Nathi Nhleko said that the upgrades, including a pool costing almost 4 million rand ($328,000) were in fact security features.

In 2014, an independent inquiry found Jacob Zuma had “unduly benefited” from the upgrades.

Jacob Zuma has been heavily criticized over the issue.Jacob Zuma Nkandla controversy

In February, the Nkandla controversy prompted chaotic scenes in parliament as leftist lawmakers scuffled with security.

They had been interrupting a key annual speech by Jacob Zuma and demanding answers over the row.

In 2014, a report by South Africa’s anti-corruption watchdog found Jacob Zuma had “unduly benefitted” from the renovations and recommended he pay back some of the money.

However, Jacob Zuma has maintained he would only pay money back if ordered to do so by Nathi Nhleko.

At a news conference Nathi Nhleko justified his decision not to make Jacob Zuma pay back any of the money by saying the upgrades were security features.

For example, Nathi Nhleko explained the pool was in fact intended for use in fighting fires, and he even had a video of four policemen demonstrating how this security feature worked.
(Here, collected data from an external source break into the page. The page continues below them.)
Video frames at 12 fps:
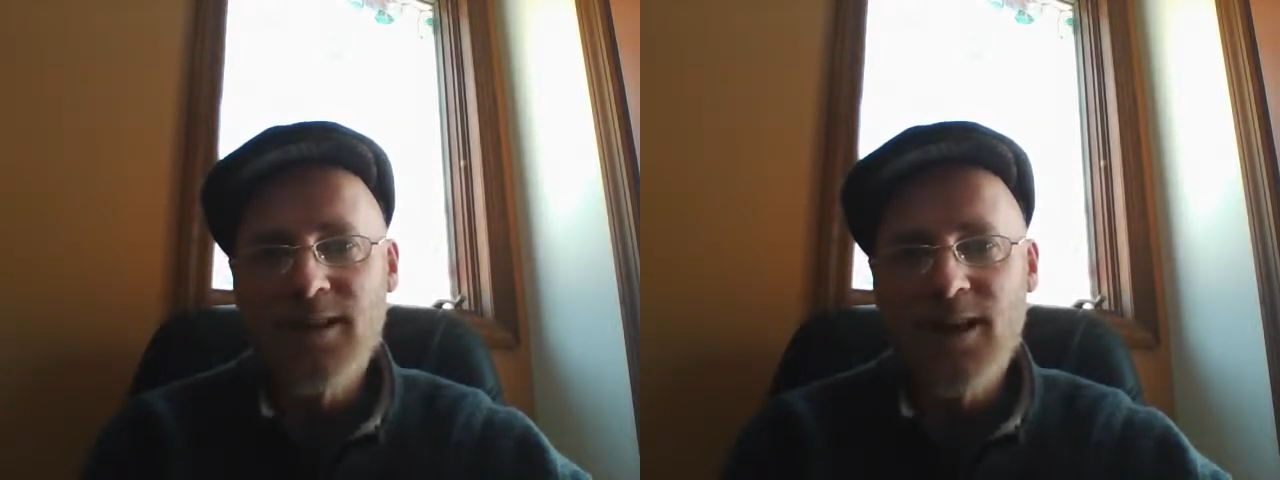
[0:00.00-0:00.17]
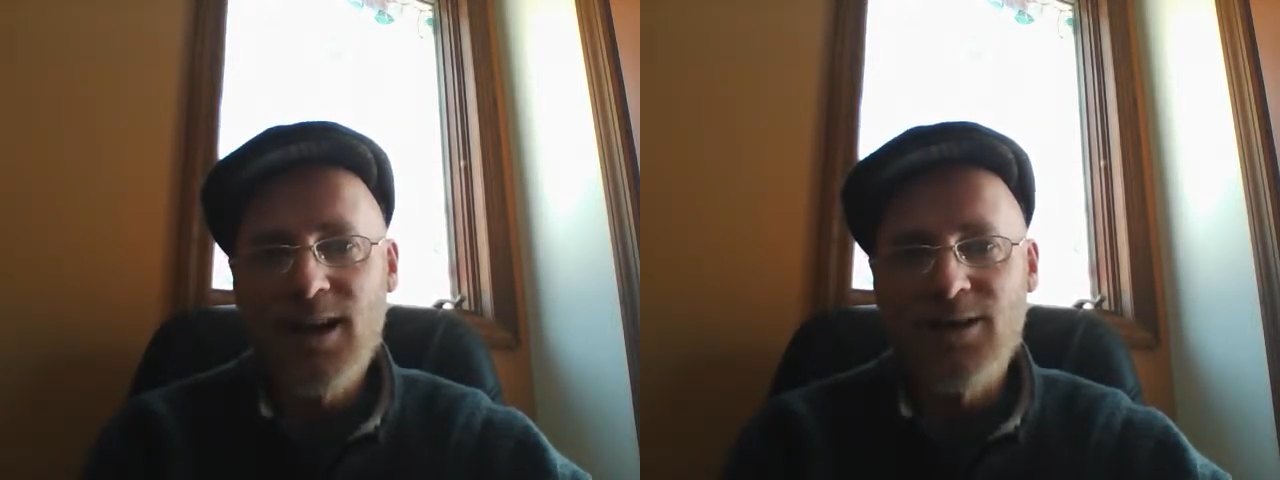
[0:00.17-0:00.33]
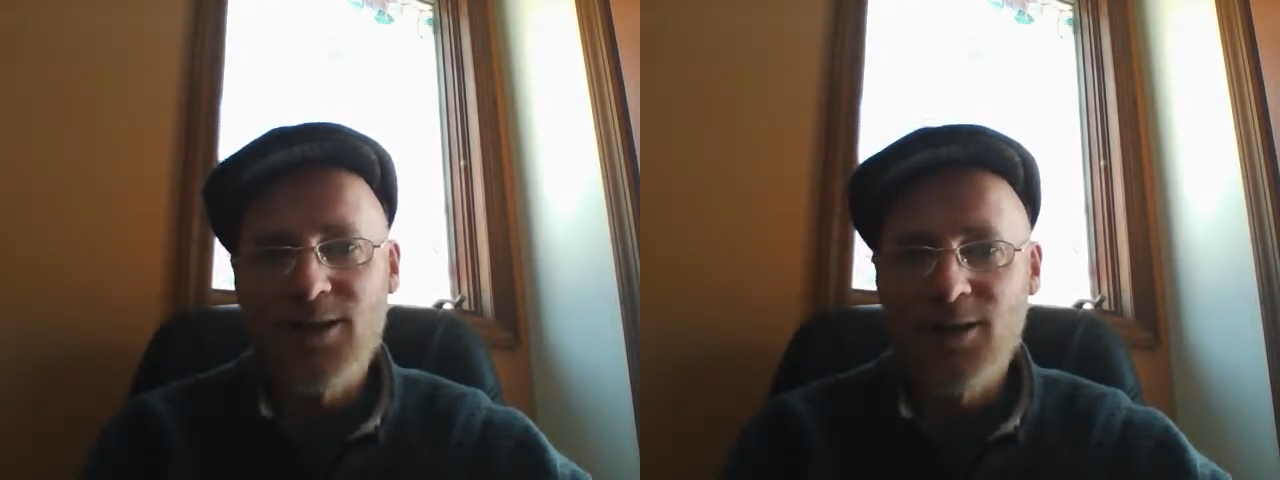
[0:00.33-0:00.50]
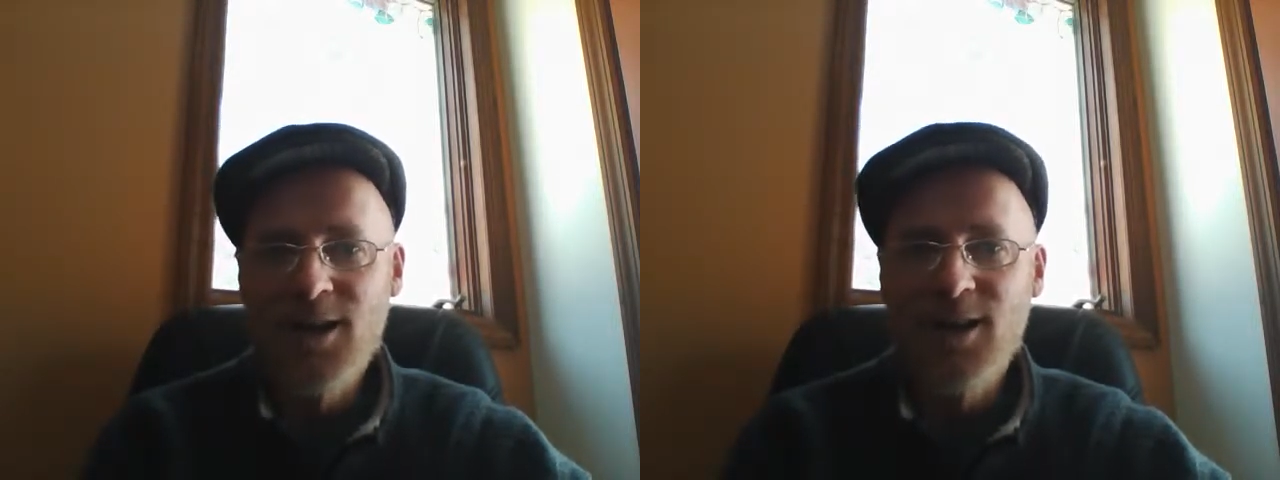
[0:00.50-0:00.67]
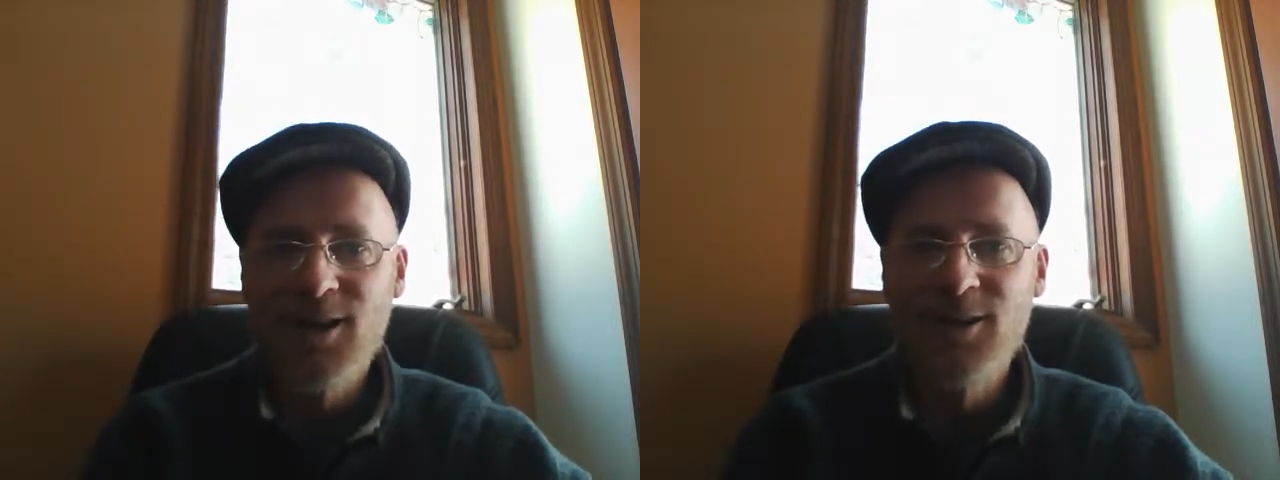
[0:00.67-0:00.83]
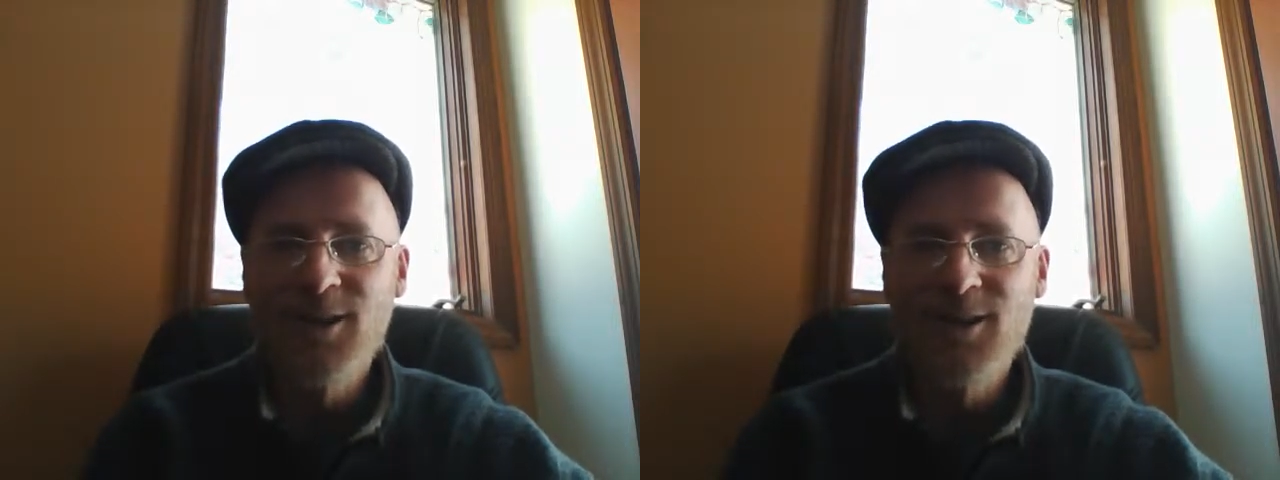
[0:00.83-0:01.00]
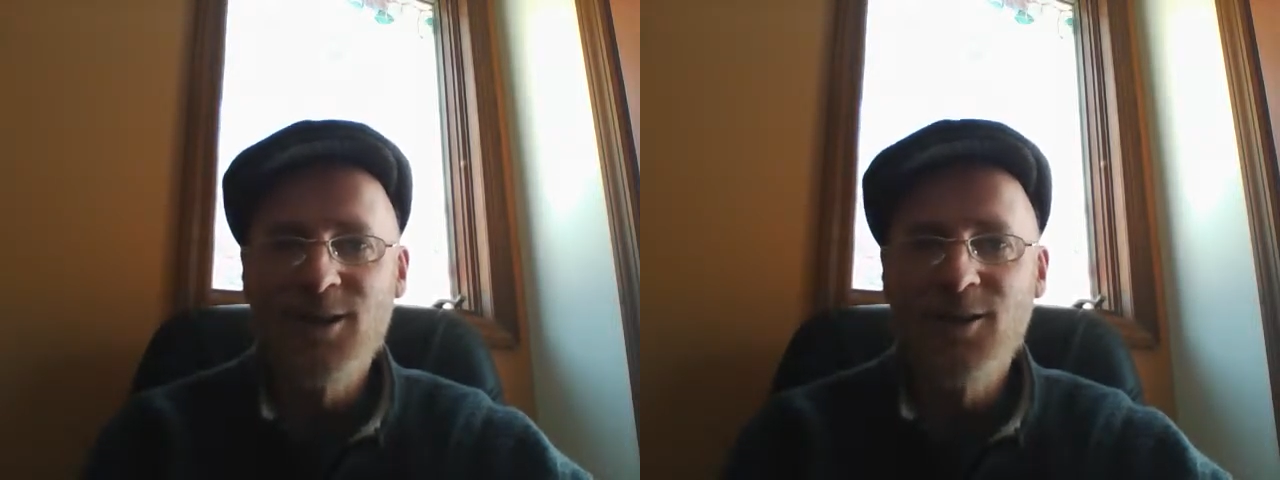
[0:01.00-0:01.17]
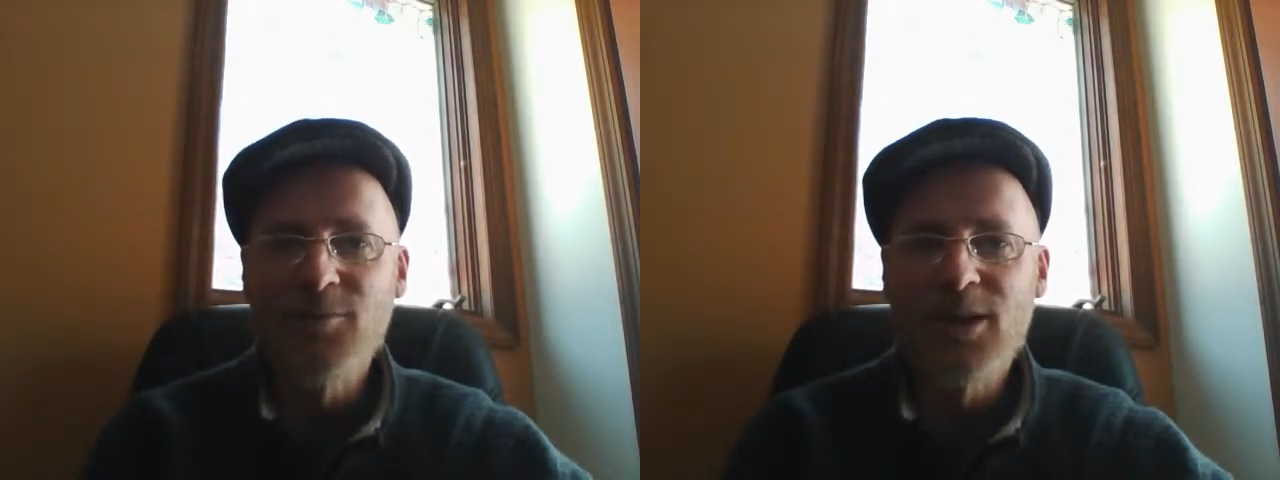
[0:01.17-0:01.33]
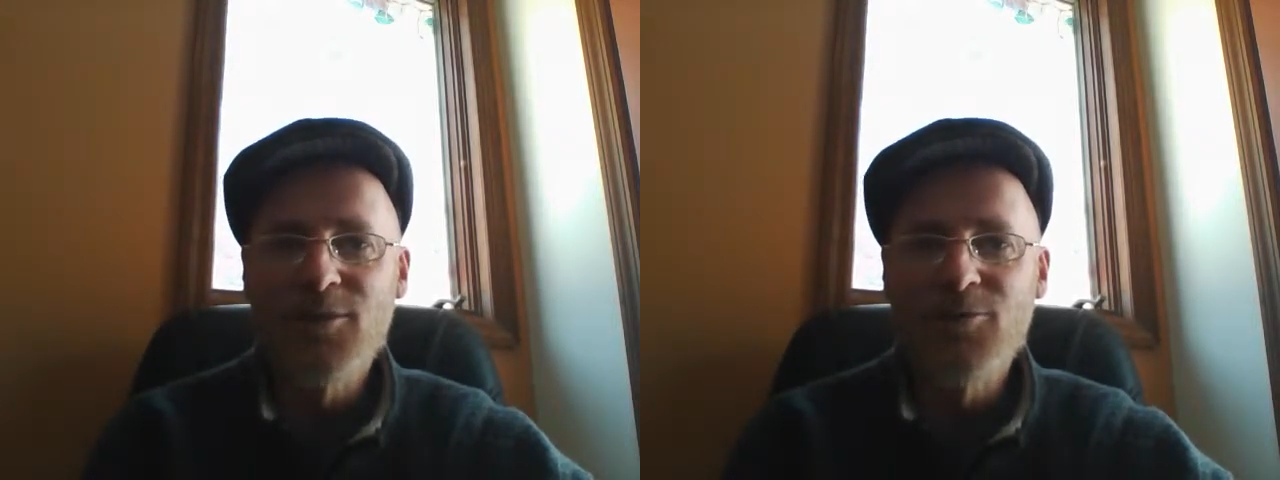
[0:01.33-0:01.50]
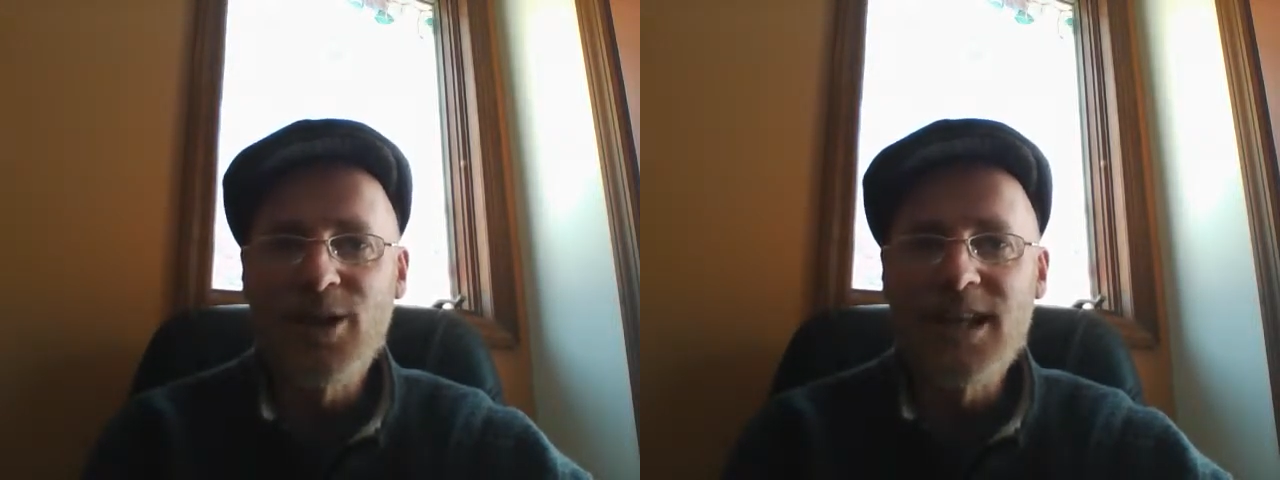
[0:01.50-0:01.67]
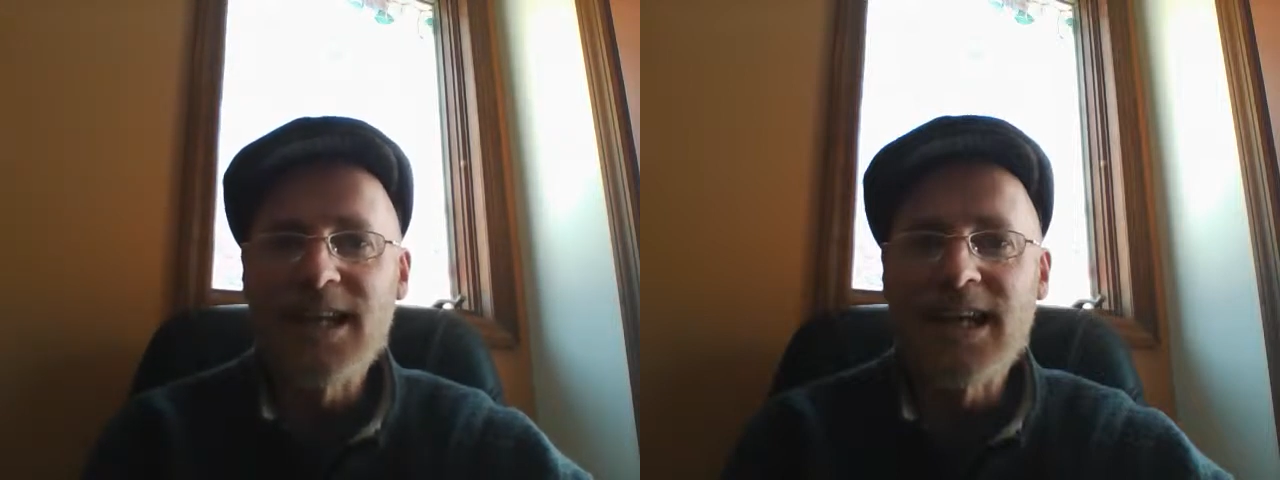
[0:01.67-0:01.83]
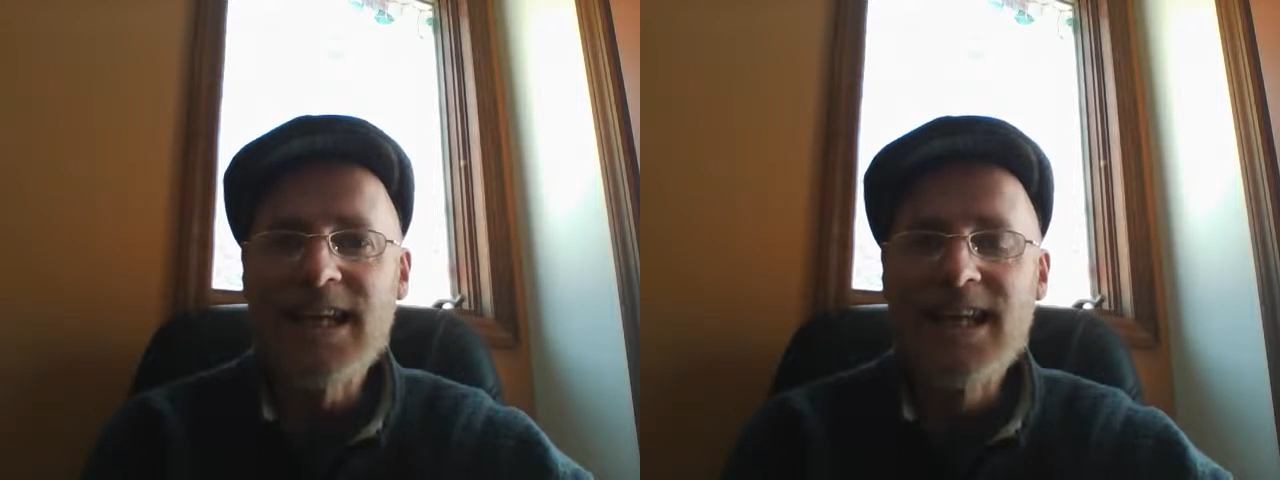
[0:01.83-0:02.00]
I did a little bit of
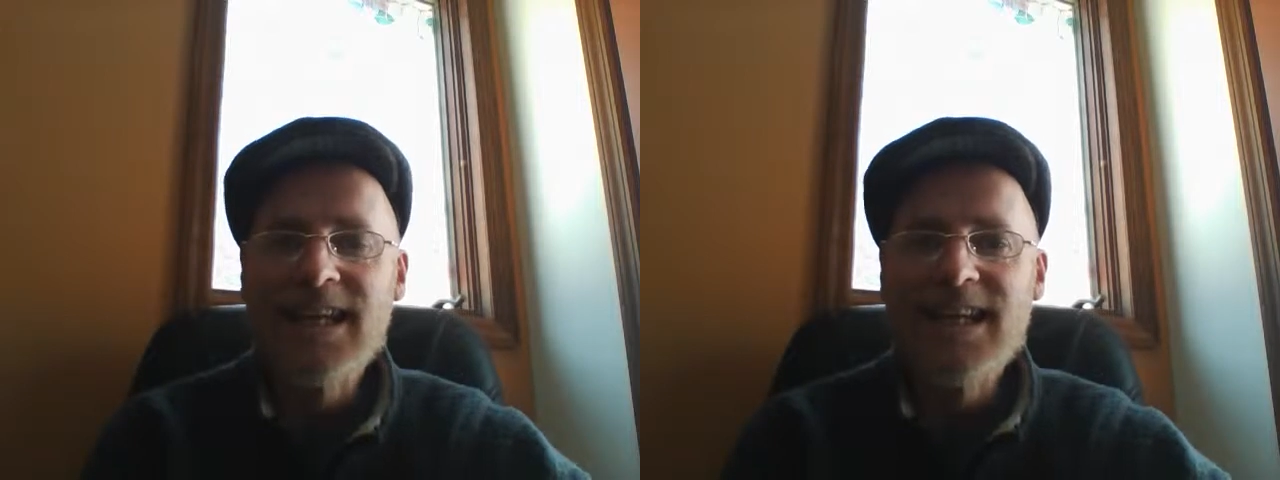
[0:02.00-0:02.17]
reading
A chicken run, a cow enclosure, an amphitheatre and visitors centre were also all classed as security features by Nathi Nhleko.

The South African parliament descended into chaos as leftist lawmakers scuffled with security during a key annual speech by President Jacob Zuma.

The Economic Freedom Fighters (EFF), led by Julius Malema, repeatedly interrupted Jacob Zuma, demanding answers over a spending scandal.

The speaker of parliament then ordered their removal, prompting scuffles.

The largest opposition party, the Democratic Alliance, walked out in protest at their expulsion.

“You can’t send police into parliament,” said Democratic Alliance parliamentary leader Mmusi Maimane.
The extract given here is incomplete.